##### MATERIAL PROVIDED

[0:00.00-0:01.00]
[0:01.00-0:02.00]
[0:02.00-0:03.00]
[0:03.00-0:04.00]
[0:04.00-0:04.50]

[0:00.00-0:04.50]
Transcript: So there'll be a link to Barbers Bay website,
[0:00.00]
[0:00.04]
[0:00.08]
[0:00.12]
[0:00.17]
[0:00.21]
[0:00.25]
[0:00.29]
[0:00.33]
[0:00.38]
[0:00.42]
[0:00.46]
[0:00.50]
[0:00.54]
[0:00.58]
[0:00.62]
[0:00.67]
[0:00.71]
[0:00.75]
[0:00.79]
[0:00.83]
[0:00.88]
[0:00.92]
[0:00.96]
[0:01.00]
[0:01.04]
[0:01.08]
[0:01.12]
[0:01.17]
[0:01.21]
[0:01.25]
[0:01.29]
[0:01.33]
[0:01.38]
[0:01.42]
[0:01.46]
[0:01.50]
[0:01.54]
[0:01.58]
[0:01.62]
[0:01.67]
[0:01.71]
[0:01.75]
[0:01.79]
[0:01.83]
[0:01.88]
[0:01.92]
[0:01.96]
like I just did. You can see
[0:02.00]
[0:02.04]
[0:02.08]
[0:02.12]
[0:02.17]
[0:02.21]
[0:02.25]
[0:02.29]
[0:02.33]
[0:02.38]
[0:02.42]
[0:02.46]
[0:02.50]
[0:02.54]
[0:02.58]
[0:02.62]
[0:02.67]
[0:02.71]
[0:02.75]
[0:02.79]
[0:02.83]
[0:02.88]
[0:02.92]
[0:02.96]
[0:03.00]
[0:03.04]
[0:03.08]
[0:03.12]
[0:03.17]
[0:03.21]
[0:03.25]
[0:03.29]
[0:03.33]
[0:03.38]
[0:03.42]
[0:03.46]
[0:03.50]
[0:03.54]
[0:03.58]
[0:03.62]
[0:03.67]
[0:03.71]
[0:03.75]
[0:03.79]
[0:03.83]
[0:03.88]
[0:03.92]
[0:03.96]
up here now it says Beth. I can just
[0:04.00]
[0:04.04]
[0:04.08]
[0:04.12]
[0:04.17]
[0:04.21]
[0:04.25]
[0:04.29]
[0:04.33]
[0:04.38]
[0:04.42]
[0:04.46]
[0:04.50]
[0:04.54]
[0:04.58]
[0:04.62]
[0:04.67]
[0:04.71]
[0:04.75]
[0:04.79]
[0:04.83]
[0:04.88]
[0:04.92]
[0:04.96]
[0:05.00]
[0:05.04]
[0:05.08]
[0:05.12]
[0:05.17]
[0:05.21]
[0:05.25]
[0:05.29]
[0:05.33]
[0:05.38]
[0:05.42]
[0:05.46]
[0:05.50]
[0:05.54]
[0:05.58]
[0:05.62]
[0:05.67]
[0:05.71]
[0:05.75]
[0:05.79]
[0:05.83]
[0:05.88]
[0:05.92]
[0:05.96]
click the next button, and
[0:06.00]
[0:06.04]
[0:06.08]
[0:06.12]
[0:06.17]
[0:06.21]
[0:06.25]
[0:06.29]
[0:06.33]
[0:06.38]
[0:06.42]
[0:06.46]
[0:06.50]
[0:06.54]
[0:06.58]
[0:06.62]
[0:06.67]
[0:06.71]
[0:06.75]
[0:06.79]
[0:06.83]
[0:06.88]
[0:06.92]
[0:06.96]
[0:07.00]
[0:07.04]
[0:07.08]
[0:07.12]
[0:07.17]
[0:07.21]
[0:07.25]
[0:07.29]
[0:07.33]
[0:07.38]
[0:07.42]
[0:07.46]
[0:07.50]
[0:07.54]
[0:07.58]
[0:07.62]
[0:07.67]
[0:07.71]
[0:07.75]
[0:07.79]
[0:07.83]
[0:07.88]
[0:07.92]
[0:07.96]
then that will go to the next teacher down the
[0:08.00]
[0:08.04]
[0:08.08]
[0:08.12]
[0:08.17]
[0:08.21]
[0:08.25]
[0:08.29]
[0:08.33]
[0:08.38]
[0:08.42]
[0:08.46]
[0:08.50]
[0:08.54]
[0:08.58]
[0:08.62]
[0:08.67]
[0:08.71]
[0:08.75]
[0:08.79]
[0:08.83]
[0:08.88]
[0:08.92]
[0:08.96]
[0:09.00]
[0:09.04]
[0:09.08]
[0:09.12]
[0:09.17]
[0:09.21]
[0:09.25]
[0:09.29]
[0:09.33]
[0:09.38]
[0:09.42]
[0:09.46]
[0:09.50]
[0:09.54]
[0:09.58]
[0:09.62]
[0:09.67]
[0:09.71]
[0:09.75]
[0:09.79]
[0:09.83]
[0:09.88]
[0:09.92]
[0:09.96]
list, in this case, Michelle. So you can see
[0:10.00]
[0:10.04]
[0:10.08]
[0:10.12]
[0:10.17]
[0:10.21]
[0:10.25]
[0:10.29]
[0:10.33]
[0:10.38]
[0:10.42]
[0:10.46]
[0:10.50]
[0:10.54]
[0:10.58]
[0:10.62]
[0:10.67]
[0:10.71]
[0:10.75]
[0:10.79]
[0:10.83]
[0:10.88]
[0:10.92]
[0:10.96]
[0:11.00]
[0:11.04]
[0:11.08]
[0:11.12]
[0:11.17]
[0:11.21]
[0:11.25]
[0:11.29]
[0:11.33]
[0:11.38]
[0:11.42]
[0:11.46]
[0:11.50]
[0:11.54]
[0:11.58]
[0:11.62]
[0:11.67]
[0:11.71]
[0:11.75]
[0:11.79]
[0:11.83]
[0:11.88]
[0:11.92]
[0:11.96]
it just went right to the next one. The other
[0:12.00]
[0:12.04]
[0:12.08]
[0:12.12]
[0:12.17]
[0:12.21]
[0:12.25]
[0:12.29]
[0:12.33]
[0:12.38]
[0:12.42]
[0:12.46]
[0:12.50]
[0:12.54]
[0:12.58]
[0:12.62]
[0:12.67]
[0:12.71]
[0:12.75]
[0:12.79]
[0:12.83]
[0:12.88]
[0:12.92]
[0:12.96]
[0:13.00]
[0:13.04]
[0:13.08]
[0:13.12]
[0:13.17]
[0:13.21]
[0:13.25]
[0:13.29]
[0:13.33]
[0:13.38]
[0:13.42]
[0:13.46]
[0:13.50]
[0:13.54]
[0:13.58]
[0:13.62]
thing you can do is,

##########

• _WORK ITEM_
A complete, exact transcription of the records is needed.

• _OUTPUT OF THE TASK_
[0:00.00-0:01.00]
[0:01.00-0:02.00]
[0:02.00-0:03.00]
[0:03.00-0:04.00]
[0:04.00-0:04.50]

[0:00.00-0:04.50]
Transcript: So there'll be a link to Barbers Bay website,
[0:00.00]
[0:00.04]
[0:00.08]
[0:00.12]
[0:00.17]
[0:00.21]
[0:00.25]
[0:00.29]
[0:00.33]
[0:00.38]
[0:00.42]
[0:00.46]
[0:00.50]
[0:00.54]
[0:00.58]
[0:00.62]
[0:00.67]
[0:00.71]
[0:00.75]
[0:00.79]
[0:00.83]
[0:00.88]
[0:00.92]
[0:00.96]
[0:01.00]
[0:01.04]
[0:01.08]
[0:01.12]
[0:01.17]
[0:01.21]
[0:01.25]
[0:01.29]
[0:01.33]
[0:01.38]
[0:01.42]
[0:01.46]
[0:01.50]
[0:01.54]
[0:01.58]
[0:01.62]
[0:01.67]
[0:01.71]
[0:01.75]
[0:01.79]
[0:01.83]
[0:01.88]
[0:01.92]
[0:01.96]
like I just did. You can see
[0:02.00]
[0:02.04]
[0:02.08]
[0:02.12]
[0:02.17]
[0:02.21]
[0:02.25]
[0:02.29]
[0:02.33]
[0:02.38]
[0:02.42]
[0:02.46]
[0:02.50]
[0:02.54]
[0:02.58]
[0:02.62]
[0:02.67]
[0:02.71]
[0:02.75]
[0:02.79]
[0:02.83]
[0:02.88]
[0:02.92]
[0:02.96]
[0:03.00]
[0:03.04]
[0:03.08]
[0:03.12]
[0:03.17]
[0:03.21]
[0:03.25]
[0:03.29]
[0:03.33]
[0:03.38]
[0:03.42]
[0:03.46]
[0:03.50]
[0:03.54]
[0:03.58]
[0:03.62]
[0:03.67]
[0:03.71]
[0:03.75]
[0:03.79]
[0:03.83]
[0:03.88]
[0:03.92]
[0:03.96]
up here now it says Beth. I can just
[0:04.00]
[0:04.04]
[0:04.08]
[0:04.12]
[0:04.17]
[0:04.21]
[0:04.25]
[0:04.29]
[0:04.33]
[0:04.38]
[0:04.42]
[0:04.46]
[0:04.50]
[0:04.54]
[0:04.58]
[0:04.62]
[0:04.67]
[0:04.71]
[0:04.75]
[0:04.79]
[0:04.83]
[0:04.88]
[0:04.92]
[0:04.96]
[0:05.00]
[0:05.04]
[0:05.08]
[0:05.12]
[0:05.17]
[0:05.21]
[0:05.25]
[0:05.29]
[0:05.33]
[0:05.38]
[0:05.42]
[0:05.46]
[0:05.50]
[0:05.54]
[0:05.58]
[0:05.62]
[0:05.67]
[0:05.71]
[0:05.75]
[0:05.79]
[0:05.83]
[0:05.88]
[0:05.92]
[0:05.96]
click the next button, and
[0:06.00]
[0:06.04]
[0:06.08]
[0:06.12]
[0:06.17]
[0:06.21]
[0:06.25]
[0:06.29]
[0:06.33]
[0:06.38]
[0:06.42]
[0:06.46]
[0:06.50]
[0:06.54]
[0:06.58]
[0:06.62]
[0:06.67]
[0:06.71]
[0:06.75]
[0:06.79]
[0:06.83]
[0:06.88]
[0:06.92]
[0:06.96]
[0:07.00]
[0:07.04]
[0:07.08]
[0:07.12]
[0:07.17]
[0:07.21]
[0:07.25]
[0:07.29]
[0:07.33]
[0:07.38]
[0:07.42]
[0:07.46]
[0:07.50]
[0:07.54]
[0:07.58]
[0:07.62]
[0:07.67]
[0:07.71]
[0:07.75]
[0:07.79]
[0:07.83]
[0:07.88]
[0:07.92]
[0:07.96]
then that will go to the next teacher down the
[0:08.00]
[0:08.04]
[0:08.08]
[0:08.12]
[0:08.17]
[0:08.21]
[0:08.25]
[0:08.29]
[0:08.33]
[0:08.38]
[0:08.42]
[0:08.46]
[0:08.50]
[0:08.54]
[0:08.58]
[0:08.62]
[0:08.67]
[0:08.71]
[0:08.75]
[0:08.79]
[0:08.83]
[0:08.88]
[0:08.92]
[0:08.96]
[0:09.00]
[0:09.04]
[0:09.08]
[0:09.12]
[0:09.17]
[0:09.21]
[0:09.25]
[0:09.29]
[0:09.33]
[0:09.38]
[0:09.42]
[0:09.46]
[0:09.50]
[0:09.54]
[0:09.58]
[0:09.62]
[0:09.67]
[0:09.71]
[0:09.75]
[0:09.79]
[0:09.83]
[0:09.88]
[0:09.92]
[0:09.96]
list, in this case, Michelle. So you can see
[0:10.00]
[0:10.04]
[0:10.08]
[0:10.12]
[0:10.17]
[0:10.21]
[0:10.25]
[0:10.29]
[0:10.33]
[0:10.38]
[0:10.42]
[0:10.46]
[0:10.50]
[0:10.54]
[0:10.58]
[0:10.62]
[0:10.67]
[0:10.71]
[0:10.75]
[0:10.79]
[0:10.83]
[0:10.88]
[0:10.92]
[0:10.96]
[0:11.00]
[0:11.04]
[0:11.08]
[0:11.12]
[0:11.17]
[0:11.21]
[0:11.25]
[0:11.29]
[0:11.33]
[0:11.38]
[0:11.42]
[0:11.46]
[0:11.50]
[0:11.54]
[0:11.58]
[0:11.62]
[0:11.67]
[0:11.71]
[0:11.75]
[0:11.79]
[0:11.83]
[0:11.88]
[0:11.92]
[0:11.96]
it just went right to the next one. The other
[0:12.00]
[0:12.04]
[0:12.08]
[0:12.12]
[0:12.17]
[0:12.21]
[0:12.25]
[0:12.29]
[0:12.33]
[0:12.38]
[0:12.42]
[0:12.46]
[0:12.50]
[0:12.54]
[0:12.58]
[0:12.62]
[0:12.67]
[0:12.71]
[0:12.75]
[0:12.79]
[0:12.83]
[0:12.88]
[0:12.92]
[0:12.96]
[0:13.00]
[0:13.04]
[0:13.08]
[0:13.12]
[0:13.17]
[0:13.21]
[0:13.25]
[0:13.29]
[0:13.33]
[0:13.38]
[0:13.42]
[0:13.46]
[0:13.50]
[0:13.54]
[0:13.58]
[0:13.62]
thing you can do is,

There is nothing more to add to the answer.